US end-of-life electric vehicle batteries: Dynamic inventory modeling and spatial analysis for regional solutions

While electric vehicles (EVs) have been promoted for green consumption, improper or inadequate management of end-of-life (EOL) EV batteries, as the current practice, compromises the benefits of EV adoption. This study aims to contribute to both theoretical research of material flow analysis and timely management of EOL EV batteries at various geographic scales (i.e., national, state, and county). Theoretically, this study tests two battery lifespan scenarios (i.e., constantly at 3-8 years and dynamically increasing over time), three discard probability functions (i.e., uniform, truncated normal, and Weibull), and three EV sale projections (i.e., low, moderate, and high). Results show that the short-term EOL volume (by 2025) can be particularly sensitive to the lifespan parameter. The long-term estimates involve most uncertainties related to the EV market penetration. Various discard probability functions generally derive similar results.
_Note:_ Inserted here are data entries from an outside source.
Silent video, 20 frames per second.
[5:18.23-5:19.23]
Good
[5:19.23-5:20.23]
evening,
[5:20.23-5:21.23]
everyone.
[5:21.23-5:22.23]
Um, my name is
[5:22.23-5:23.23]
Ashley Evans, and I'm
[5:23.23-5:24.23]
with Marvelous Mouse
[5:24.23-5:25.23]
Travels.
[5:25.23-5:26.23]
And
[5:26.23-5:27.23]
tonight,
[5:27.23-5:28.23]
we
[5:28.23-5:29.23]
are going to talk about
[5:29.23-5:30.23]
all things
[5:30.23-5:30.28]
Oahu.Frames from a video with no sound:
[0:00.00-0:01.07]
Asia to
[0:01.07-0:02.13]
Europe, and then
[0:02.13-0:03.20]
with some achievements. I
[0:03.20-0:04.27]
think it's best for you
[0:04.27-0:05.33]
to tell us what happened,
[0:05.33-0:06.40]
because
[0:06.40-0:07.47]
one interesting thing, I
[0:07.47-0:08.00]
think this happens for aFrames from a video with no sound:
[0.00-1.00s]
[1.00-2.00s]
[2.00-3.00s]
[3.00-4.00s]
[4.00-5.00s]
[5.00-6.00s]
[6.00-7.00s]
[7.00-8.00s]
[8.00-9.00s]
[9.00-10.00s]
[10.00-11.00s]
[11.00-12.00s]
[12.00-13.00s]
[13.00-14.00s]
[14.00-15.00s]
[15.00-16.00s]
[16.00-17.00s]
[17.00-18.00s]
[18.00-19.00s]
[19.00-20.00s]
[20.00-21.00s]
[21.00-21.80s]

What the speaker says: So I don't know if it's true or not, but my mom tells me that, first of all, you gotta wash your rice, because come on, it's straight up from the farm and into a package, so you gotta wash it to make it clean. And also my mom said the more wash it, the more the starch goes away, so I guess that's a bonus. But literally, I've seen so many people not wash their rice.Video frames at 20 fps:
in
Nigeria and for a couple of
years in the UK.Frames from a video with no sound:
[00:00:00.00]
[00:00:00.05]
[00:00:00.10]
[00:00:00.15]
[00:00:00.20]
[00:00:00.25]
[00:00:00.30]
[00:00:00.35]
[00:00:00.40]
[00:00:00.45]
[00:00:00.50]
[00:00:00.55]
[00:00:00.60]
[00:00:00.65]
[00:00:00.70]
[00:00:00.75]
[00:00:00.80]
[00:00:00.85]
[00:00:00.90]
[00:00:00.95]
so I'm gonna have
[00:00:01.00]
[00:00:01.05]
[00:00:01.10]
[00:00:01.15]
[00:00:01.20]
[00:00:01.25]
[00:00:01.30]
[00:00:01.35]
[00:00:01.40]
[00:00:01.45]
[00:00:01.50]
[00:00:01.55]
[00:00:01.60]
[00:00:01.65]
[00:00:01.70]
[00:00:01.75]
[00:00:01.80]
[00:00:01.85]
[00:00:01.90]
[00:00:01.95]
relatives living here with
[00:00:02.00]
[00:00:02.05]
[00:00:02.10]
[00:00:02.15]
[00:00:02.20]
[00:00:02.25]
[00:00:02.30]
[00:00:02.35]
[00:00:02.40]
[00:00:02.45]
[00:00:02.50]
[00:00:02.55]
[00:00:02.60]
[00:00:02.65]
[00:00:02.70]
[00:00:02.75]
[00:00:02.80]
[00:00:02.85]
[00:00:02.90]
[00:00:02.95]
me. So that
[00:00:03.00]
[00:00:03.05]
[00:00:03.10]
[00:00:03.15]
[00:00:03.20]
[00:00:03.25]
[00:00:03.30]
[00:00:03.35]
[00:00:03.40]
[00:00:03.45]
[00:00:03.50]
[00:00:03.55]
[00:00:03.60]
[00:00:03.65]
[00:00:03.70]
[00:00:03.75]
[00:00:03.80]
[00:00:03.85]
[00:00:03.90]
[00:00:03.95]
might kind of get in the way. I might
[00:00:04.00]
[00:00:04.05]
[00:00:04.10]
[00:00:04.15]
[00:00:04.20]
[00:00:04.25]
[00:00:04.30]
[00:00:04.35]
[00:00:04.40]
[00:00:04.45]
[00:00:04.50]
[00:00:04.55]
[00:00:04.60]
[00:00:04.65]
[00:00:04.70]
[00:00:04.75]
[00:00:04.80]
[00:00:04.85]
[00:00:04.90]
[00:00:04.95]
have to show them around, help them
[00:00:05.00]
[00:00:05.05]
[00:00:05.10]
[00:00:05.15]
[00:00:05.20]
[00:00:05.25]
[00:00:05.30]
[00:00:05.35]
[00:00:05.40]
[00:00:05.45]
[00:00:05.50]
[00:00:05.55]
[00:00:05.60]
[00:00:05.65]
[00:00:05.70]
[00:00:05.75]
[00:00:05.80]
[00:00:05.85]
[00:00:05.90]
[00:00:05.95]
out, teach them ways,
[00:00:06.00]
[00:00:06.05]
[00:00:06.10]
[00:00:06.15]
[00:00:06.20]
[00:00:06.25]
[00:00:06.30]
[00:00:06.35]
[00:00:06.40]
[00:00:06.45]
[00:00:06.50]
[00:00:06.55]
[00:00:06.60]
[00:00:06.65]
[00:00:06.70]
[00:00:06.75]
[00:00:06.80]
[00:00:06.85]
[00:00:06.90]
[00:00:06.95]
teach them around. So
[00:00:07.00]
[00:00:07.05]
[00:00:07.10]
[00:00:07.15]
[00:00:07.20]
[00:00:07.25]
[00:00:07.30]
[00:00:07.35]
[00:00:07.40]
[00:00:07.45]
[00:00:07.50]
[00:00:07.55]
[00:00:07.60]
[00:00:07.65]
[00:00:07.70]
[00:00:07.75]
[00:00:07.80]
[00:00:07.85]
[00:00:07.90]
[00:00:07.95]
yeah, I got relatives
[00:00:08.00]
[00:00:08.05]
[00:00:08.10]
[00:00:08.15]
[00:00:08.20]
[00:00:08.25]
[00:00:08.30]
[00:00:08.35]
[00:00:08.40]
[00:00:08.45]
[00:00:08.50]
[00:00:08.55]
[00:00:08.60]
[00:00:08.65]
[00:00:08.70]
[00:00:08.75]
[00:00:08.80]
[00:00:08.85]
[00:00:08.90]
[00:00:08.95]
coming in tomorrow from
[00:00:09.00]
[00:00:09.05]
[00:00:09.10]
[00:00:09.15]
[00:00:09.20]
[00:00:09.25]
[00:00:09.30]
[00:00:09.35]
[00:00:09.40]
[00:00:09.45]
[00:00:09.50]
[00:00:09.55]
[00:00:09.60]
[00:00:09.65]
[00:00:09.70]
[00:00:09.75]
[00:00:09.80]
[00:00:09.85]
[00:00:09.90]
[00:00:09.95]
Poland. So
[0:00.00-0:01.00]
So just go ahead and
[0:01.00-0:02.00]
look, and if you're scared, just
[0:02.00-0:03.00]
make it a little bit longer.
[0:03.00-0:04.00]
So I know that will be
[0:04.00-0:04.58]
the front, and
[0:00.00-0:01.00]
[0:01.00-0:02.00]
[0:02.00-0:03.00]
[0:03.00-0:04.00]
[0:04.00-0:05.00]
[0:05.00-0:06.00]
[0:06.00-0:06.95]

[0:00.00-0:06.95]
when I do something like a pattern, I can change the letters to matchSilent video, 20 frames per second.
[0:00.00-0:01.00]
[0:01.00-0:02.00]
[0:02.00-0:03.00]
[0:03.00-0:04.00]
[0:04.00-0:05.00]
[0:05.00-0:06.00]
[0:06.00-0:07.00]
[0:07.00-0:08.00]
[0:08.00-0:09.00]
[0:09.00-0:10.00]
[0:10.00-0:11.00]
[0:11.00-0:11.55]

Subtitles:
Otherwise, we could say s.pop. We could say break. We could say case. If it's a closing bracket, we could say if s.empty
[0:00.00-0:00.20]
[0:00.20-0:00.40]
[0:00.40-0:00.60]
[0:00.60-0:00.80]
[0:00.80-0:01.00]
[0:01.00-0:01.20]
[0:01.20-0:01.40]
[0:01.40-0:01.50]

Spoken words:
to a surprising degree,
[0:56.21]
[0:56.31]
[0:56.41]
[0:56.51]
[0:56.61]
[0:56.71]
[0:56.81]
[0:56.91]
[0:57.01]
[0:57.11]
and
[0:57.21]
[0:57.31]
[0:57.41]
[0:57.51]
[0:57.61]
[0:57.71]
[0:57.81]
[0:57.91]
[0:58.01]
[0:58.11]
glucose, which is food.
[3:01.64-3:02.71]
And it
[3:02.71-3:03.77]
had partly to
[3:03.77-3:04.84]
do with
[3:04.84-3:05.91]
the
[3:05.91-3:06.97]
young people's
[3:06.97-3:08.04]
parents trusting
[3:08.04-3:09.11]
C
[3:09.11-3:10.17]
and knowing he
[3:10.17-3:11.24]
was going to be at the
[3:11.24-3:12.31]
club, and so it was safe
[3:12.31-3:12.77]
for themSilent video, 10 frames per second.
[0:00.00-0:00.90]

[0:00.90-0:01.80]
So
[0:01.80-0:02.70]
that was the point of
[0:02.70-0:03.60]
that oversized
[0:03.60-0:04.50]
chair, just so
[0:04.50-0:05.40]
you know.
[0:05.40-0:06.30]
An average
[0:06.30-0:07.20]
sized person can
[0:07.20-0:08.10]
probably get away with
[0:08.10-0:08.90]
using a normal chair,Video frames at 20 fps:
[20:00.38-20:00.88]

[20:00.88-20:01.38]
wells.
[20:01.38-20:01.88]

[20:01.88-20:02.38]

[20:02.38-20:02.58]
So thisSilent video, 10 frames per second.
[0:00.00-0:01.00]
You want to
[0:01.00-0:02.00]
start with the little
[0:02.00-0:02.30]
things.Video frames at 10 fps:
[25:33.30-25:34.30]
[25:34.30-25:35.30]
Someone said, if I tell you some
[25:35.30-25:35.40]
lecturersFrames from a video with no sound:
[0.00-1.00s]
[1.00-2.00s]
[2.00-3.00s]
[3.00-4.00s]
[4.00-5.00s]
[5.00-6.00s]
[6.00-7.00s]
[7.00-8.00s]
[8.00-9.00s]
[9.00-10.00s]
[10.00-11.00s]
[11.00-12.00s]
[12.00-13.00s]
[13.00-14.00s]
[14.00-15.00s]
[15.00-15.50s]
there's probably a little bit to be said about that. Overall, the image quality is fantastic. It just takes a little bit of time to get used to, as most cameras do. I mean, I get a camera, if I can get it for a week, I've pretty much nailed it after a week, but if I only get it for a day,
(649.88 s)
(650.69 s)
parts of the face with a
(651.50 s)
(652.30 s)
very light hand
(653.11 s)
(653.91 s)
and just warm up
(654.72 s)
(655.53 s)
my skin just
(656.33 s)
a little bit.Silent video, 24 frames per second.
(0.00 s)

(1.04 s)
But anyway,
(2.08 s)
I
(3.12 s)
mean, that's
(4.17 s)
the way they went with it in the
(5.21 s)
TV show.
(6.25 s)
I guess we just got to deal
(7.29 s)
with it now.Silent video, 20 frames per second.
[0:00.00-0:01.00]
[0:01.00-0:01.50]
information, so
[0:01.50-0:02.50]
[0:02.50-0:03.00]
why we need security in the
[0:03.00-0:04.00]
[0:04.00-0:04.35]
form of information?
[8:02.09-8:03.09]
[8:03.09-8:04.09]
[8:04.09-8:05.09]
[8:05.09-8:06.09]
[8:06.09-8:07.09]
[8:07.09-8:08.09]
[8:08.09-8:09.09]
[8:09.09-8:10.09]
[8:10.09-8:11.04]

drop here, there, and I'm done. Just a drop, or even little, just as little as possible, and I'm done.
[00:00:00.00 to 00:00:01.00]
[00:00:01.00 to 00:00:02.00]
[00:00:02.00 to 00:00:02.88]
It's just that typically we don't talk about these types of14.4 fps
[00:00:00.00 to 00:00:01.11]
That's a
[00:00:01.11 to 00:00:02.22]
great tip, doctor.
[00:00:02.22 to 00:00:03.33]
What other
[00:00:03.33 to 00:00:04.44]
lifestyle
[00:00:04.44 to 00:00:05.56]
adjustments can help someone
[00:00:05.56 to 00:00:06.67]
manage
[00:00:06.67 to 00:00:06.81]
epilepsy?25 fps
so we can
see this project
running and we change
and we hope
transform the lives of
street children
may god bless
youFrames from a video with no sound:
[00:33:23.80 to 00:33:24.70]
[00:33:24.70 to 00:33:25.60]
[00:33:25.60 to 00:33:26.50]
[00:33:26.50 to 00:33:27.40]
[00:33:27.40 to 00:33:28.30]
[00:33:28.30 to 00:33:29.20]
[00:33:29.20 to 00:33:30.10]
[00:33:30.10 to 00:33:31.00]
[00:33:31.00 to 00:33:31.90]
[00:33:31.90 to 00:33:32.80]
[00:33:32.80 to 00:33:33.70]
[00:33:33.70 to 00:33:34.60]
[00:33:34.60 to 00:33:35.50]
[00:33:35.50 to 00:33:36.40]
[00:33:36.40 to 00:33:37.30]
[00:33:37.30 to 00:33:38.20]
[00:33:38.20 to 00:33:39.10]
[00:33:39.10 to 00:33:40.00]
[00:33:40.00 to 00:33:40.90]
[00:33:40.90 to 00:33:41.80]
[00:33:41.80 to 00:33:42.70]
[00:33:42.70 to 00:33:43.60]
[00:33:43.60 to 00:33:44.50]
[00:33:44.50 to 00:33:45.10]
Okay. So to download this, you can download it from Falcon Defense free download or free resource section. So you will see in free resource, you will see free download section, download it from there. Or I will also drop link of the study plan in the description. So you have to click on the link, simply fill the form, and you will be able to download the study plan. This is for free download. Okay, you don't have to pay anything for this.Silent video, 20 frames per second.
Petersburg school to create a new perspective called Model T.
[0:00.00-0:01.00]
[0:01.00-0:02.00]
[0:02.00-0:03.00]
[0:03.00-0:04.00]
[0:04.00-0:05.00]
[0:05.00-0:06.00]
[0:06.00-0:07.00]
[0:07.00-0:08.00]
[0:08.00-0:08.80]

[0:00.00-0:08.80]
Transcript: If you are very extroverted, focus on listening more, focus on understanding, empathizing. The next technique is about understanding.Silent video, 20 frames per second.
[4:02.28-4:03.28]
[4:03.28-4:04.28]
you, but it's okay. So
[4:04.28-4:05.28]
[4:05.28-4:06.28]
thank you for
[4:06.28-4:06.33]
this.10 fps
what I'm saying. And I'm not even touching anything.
In practical terms, the results suggest that necessary infrastructure for proper EOL EV battery management is needed sooner than the public may have perceived. This study urges for regional planning that incorporates both temporal and spatial considerations. To illustrate an example of regional solutions, this study adopts empirical data in California to simulate and spatially match EOL EV battery clusters and the renewable energy facilities that can potentially reuse EV batteries as energy storage. Meanwhile, the spatial mis-match between the supply and demand, as can be the case in other regions, calls for region-wide coordination in terms of both infrastructure development and transportation planning.